Baltimore's City Council is expected to approve a charter amendment championed by Council President Bernard C. "Jack" Young that would increase city funding for programs that cater to children and teens.
The 15-member City Council has overwhelmingly supported Young's "Youth Fund," which would earmark 3 percent of the city's discretionary spending for youth-focused initiatives. The measure must be approved by city voters to take effect and would result in about $30 million more for youth programming, such as privately run recreation centers and fitness activities.
Mayor Stephanie Rawlings-Blake has said the bill, up for a vote Tuesday, is fiscally irresponsible. Her spokesman, Howard Libit, said last week she remains opposed despite the council's unanimous support of Young's plan.
"We're not threatening vetoes at this point," Libit said. "We still hope the council will see that this is not the right decision for the long-term fiscal health of the city. All of us support putting resources to our youth, but locking up the budget for special interests hamstrings future mayors and councils and leaves the city unable to respond to unexpected financial needs."
The Rawlings-Blake administration says the city will spend $372 million on services for children and youths this year, which is 15 percent of the current operating budget. That amount is 4 percent more than the city spent last year.
If Rawlings-Blake vetoes the bill, the council will plan its first override of a mayoral veto in recent memory, said Lester Davis, a spokesman for Young. Rawlings-Blake has vetoed only four bills during her six years as mayor.
"This Youth Fund has overwhelming support from the council and overwhelming support from parents, teachers and children," Davis said "We understand [the administration has] concerns, but other cities have shown us: When you invest in young people, the only outcome is positive things for our children."
Davis said he hoped the mayor would join the council in supporting the bill.
"This could be a Young-Rawlings-Blake partnership for the children of Baltimore," Davis said.
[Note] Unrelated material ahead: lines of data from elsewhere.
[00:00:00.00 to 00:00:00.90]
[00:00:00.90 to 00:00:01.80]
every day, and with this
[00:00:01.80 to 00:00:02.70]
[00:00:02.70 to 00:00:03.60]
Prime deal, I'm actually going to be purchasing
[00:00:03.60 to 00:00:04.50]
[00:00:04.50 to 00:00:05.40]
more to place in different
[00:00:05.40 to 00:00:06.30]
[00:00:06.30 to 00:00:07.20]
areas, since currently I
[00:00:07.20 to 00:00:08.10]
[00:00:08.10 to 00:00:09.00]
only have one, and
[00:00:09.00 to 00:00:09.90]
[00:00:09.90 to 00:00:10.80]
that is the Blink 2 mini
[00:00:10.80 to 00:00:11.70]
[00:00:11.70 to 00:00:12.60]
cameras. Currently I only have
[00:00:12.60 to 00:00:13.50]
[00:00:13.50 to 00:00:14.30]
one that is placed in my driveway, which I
Also Tuesday, the council is expected to give preliminary approval to a $17.5 million tax-increment-financing deal for the real estate firm developing the University of Maryland Baltimore BioPark. The subsidy for the roughly $110 million project is designed to help BioPark developer Wexford Science & Technology lure a branch of the Cambridge Innovation Center to Baltimore. The Massachusetts-based firm provides shared working space to startups and would lease about 40 percent of the 250,000-square- foot building.
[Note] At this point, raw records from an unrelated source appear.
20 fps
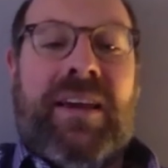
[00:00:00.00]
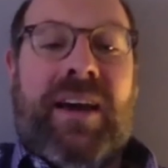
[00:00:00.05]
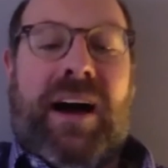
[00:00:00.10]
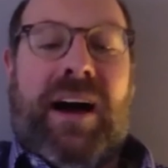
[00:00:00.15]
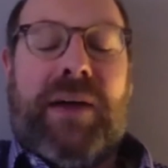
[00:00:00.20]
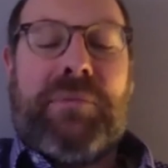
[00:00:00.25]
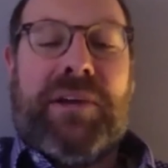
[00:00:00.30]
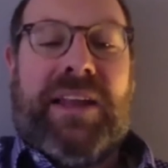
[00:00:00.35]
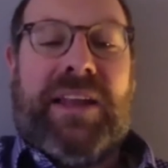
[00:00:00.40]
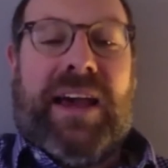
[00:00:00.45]

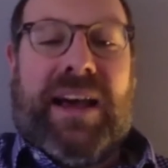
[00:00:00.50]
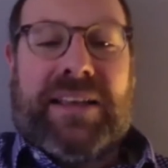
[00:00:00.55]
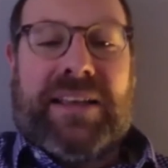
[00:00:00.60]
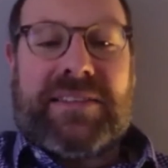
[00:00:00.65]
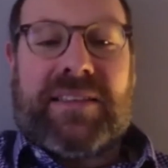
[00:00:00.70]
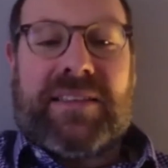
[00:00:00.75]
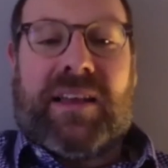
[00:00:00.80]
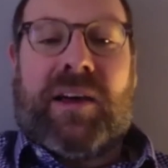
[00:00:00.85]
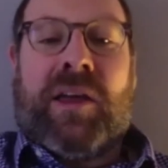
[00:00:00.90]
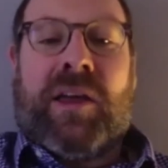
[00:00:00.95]
I'm going to
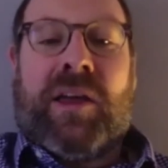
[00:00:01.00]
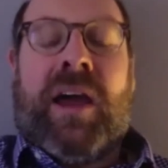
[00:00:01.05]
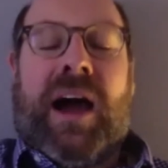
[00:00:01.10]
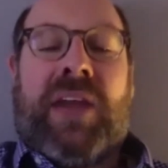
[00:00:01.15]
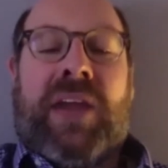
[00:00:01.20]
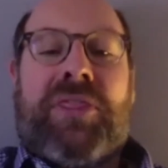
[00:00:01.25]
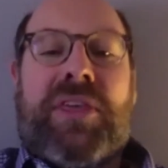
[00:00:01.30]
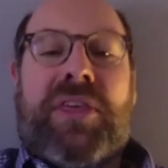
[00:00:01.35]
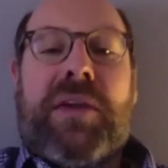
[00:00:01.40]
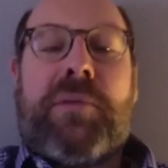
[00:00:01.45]
ask,
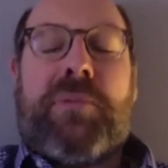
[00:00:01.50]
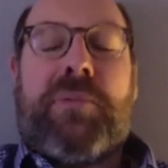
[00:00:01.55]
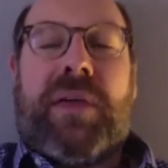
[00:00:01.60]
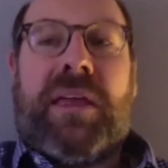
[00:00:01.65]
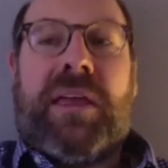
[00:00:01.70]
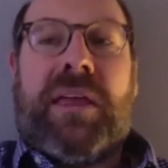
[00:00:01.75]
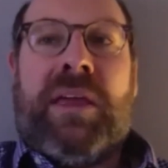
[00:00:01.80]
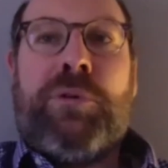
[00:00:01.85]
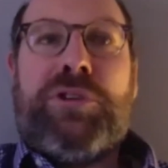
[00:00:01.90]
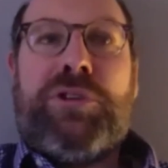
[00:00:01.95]
I think
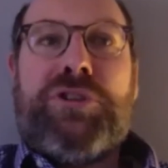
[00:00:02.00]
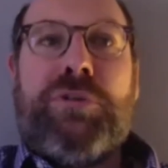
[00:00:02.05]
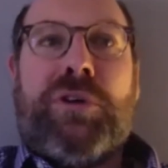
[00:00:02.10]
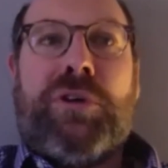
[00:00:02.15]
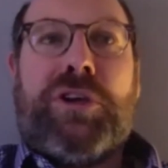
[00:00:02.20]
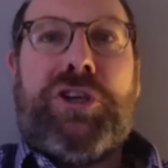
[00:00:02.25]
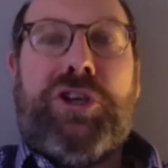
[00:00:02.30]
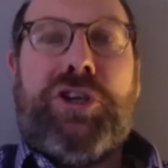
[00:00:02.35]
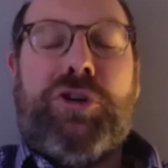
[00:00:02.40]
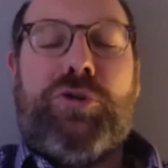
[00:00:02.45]
it would do a
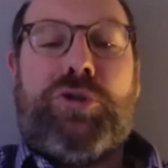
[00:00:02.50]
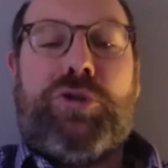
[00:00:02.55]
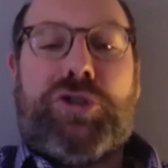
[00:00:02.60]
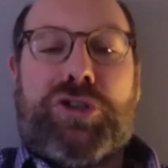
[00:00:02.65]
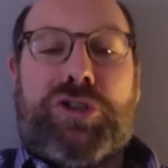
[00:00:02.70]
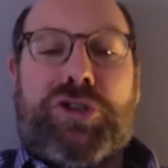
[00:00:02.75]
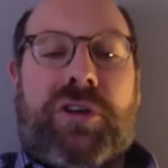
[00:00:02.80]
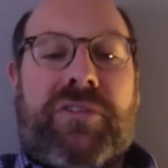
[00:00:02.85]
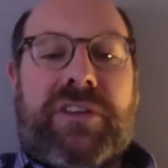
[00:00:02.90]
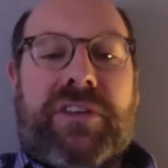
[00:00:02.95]
huge
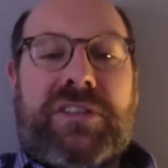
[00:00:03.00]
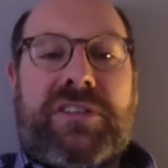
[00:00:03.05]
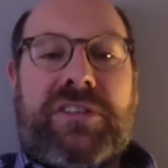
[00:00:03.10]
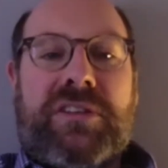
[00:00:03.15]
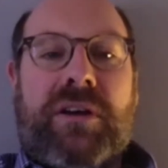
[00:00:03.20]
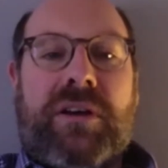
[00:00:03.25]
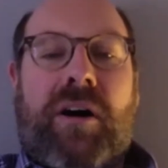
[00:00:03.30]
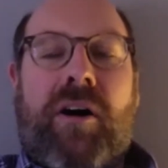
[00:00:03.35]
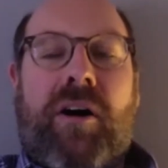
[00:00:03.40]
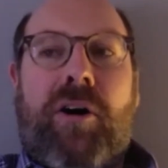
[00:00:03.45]
service
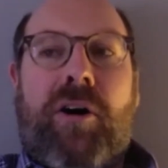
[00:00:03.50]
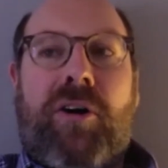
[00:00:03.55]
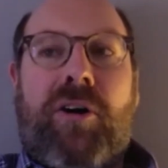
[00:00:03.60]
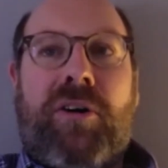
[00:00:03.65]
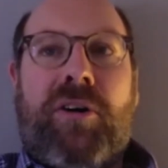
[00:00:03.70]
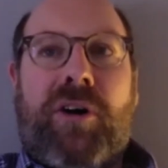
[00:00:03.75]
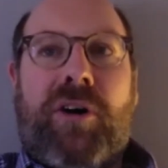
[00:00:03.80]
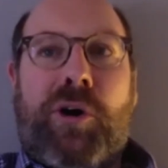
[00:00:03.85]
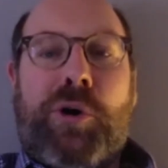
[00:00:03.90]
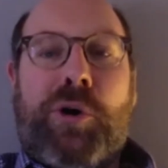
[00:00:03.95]
to
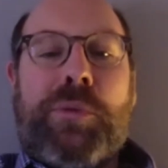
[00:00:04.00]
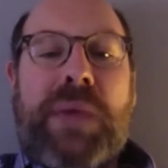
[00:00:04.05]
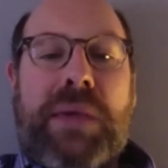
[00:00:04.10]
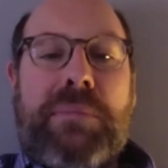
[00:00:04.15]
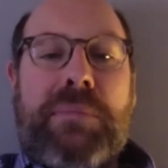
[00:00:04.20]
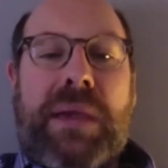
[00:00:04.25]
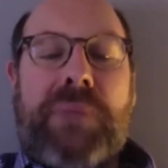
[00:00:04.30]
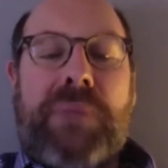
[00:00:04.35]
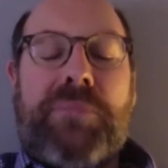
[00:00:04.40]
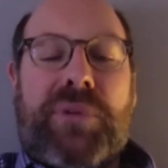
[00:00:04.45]
all OMA
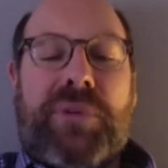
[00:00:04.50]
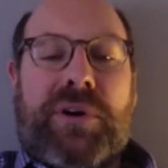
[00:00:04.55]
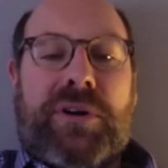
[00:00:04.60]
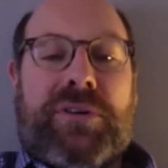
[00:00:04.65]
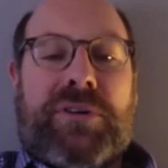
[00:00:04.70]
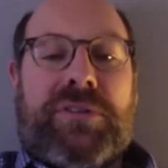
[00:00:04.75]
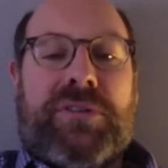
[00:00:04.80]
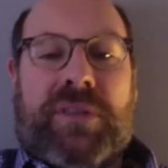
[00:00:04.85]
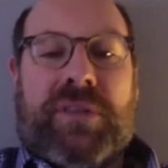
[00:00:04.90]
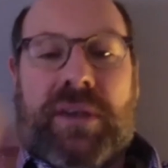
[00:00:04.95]

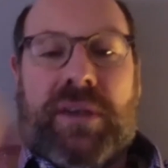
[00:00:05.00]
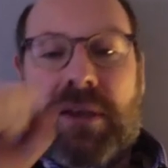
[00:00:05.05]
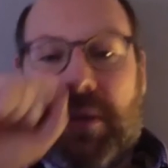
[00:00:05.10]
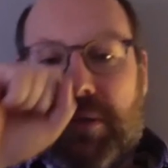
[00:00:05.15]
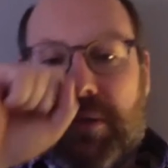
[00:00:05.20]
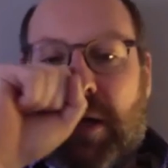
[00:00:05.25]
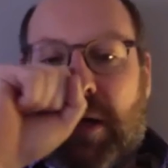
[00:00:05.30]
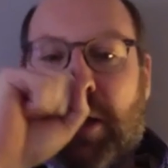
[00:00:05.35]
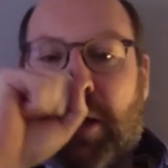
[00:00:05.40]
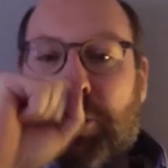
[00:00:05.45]
members
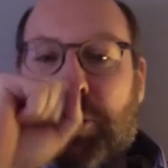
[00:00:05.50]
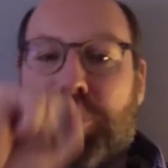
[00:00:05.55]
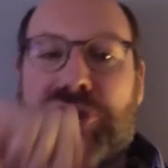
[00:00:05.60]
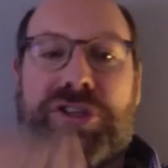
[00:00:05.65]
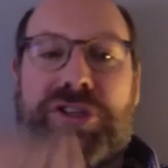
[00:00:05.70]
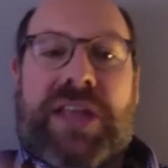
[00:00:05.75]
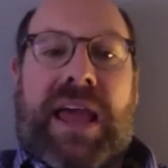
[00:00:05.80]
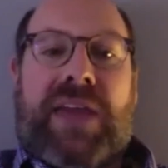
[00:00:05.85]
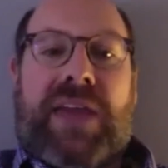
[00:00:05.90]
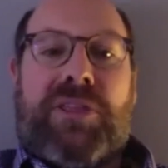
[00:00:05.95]
to
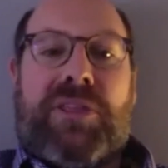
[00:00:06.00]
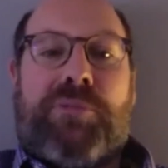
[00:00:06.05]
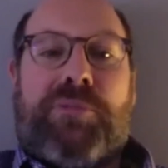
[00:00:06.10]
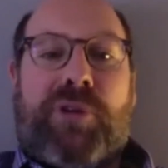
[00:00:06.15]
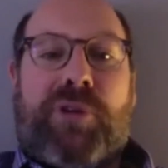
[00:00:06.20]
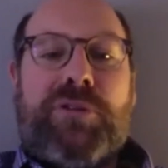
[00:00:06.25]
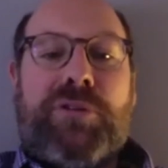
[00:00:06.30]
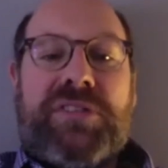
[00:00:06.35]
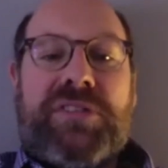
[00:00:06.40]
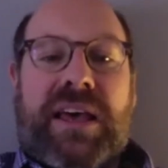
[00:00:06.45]
understand the
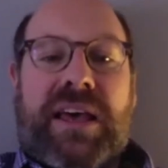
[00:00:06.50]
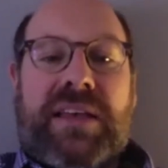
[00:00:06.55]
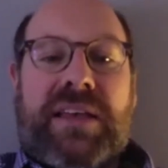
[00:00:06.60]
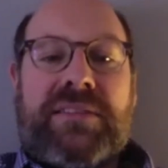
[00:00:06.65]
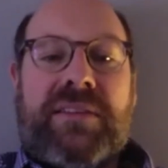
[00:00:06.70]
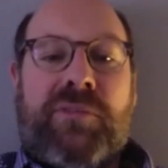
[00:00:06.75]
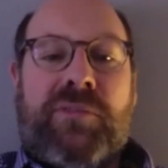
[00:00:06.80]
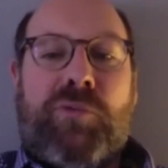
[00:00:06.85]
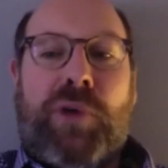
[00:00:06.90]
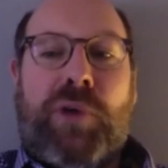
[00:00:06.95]
process
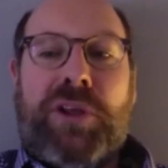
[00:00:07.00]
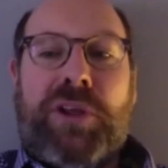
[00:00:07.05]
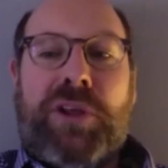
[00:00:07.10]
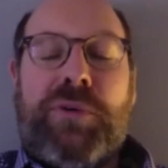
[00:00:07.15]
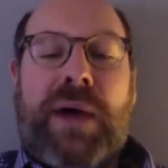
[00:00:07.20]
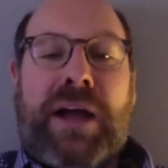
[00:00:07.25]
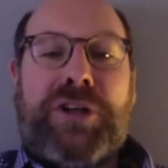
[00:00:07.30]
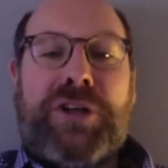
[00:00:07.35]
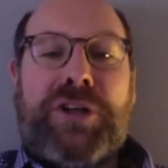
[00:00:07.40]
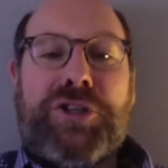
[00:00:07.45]
of what you
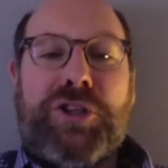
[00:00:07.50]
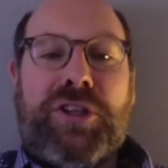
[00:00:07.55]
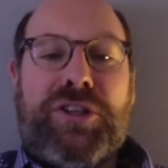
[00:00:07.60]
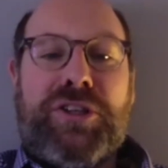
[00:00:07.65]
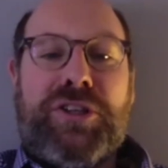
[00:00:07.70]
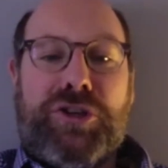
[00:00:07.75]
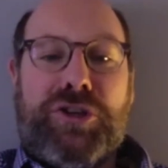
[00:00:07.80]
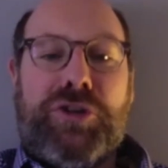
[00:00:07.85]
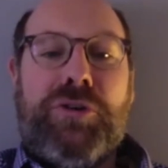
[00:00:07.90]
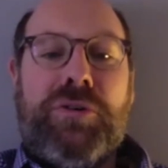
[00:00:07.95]
actually
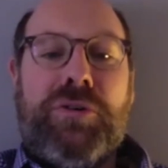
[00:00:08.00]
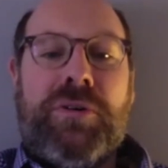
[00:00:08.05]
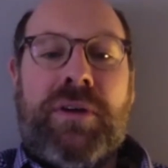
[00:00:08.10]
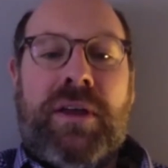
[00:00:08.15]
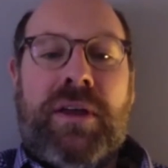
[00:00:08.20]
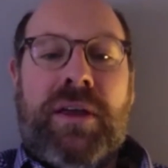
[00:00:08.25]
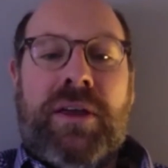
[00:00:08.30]
do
Additionally, the council is slated to approve $533,000 to hire additional crime scene analysts to bolster the Police Department's forensics lab and give the city's civilian review board more staffing to investigate police misconduct complaints.
The crime lab — which will receive a projected 15,000 requests this year to investigate homicides, burglaries and other crimes — would use $347,000 to buy new equipment and add eight technicians to a team of 28. They would also bring on two more lab supervisors, giving them a total of five.
Another $186,000 would be spent to give the civilian review board a mediator, a community liaison and an additional investigator.
City Councilman Carl Stokes, chairman of the economic development committee, said he would only allow the proposed subsidy to move forward Tuesday if the developer and surrounding communities signed a "community benefits agreement."
The agreement establishes a more than $1 million community fund that would grow each year and help with parking problems, development of Hollins Market and job creation, among other community concerns.
"I said to all parties that I would not move the bill out of committee unless there is a community benefits agreement signed by all of the communities around the project," Stokes said. "In fact, everyone did come together and negotiate an agreement."